On Monday, it was reported that two major Israeli companies are laying off hundreds of employees each: Israeli mobile gaming giant Playtika, which will be letting go of 610 employees, and Israel-based carbonated water maker SodaStream, which plans to part ways with about 200 workers at its southern Israel production plant.
These layoff announcements are only the latest in a long string of over 50 similar occurrences from throughout the Israeli business industry. In December alone, over 910 Israeli hi-tech employees have been let go from major companies such as Armis, Bizzabo and Otonomo.
In the wake of these firings, many company leaders have indicated market uncertainty and the need to slim down their spending as primary causes for downsizing.
Why are Israeli companies downsizing?
SodaStream issued a statement that seemed to follow this trend, noting that, despite a predicted return to pre-pandemic levels of business, “the company is exposed to volatile global market conditions that have an impact on its business. All these things oblige us to introduce efficiency measures and to adapt to the new business reality, including in the company’s workforce. After deep thought, the painful decision was made to cut the company’s global workforce by 5%.”
The statement also explained that the company would continue to give support to the fired employees “through severance payments and assistance in finding alternative jobs through a special career center that will be set up at the company’s Lahavim site."
Playtika CEO and founder Robert Antokol addressed employees via email, noting that the decision to reduce the company’s workforce by 15% came “after intense deliberation,” and that it was “necessary to best position Playtika for the future.” Antokol went on to write that the company would be “balancing teams and redeploying talent, winding down non-core initiatives and consolidating studios for greater efficiency and a stronger focus on optimization.”

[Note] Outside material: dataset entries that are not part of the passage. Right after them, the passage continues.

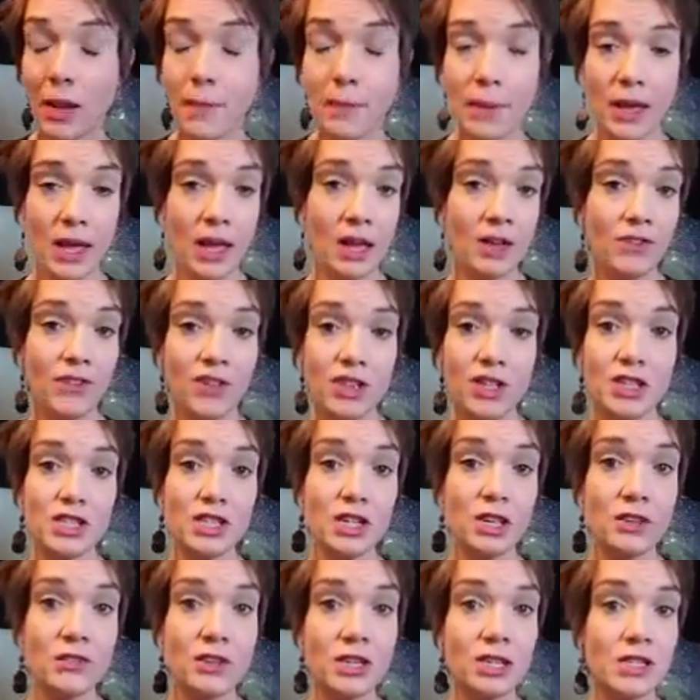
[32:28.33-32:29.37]
I'm paying for the
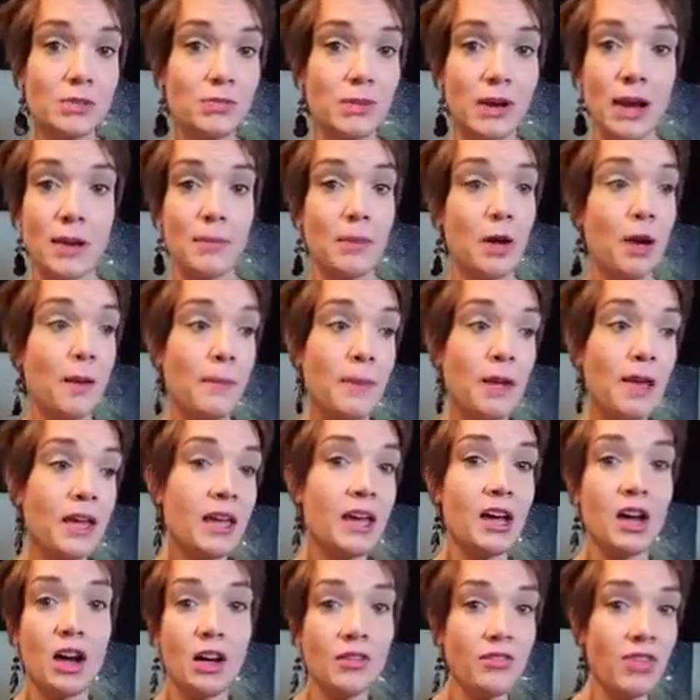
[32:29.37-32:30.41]
service, but I'm not
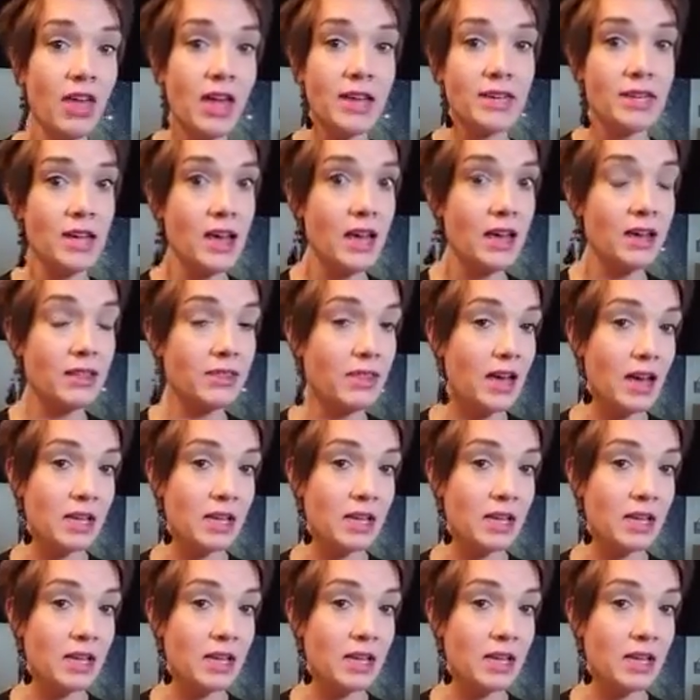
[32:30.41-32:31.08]
paying off that debt.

Market instability as a result of the 2020 pandemic and the war in Ukraine have had a devastating impact on the Israel business market all year. In October, telehealth platform Antidote Health announced the layoff of 43 people, just over 28% of its total workforce.
“Antidote, like all companies which believe in their vision, and their existing and future products, and considering the uncertainty in the financial markets, is taking action on all fronts in order to streamline, and preserve its cash,” the statement read. “In order to adjust to the situation in the market, we have been forced to make changes to our workforce. The company will continue to promote its long-term vision - providing accessible and affordable health insurance to millions of Americans, who currently don’t have that basic freedom within reach.”
“In order to adjust to the situation in the market, we have been forced to make changes to our workforce. The company will continue to promote its long-term vision - providing accessible and affordable health insurance to millions of Americans, who currently don’t have that basic freedom within reach.”Antidote Health
In the same week, cybersecurity unicorn Snyk laid off 198 workers, following a cut of 30 people in July. CEO Peter McKay wrote a post on the company’s website, saying “Our business continues to grow aggressively, more than doubling in size each year with currently over 2,300 customers, but we now must operate even more efficiently in order for Snyk to effectively withstand the continued headwinds facing the global economy.”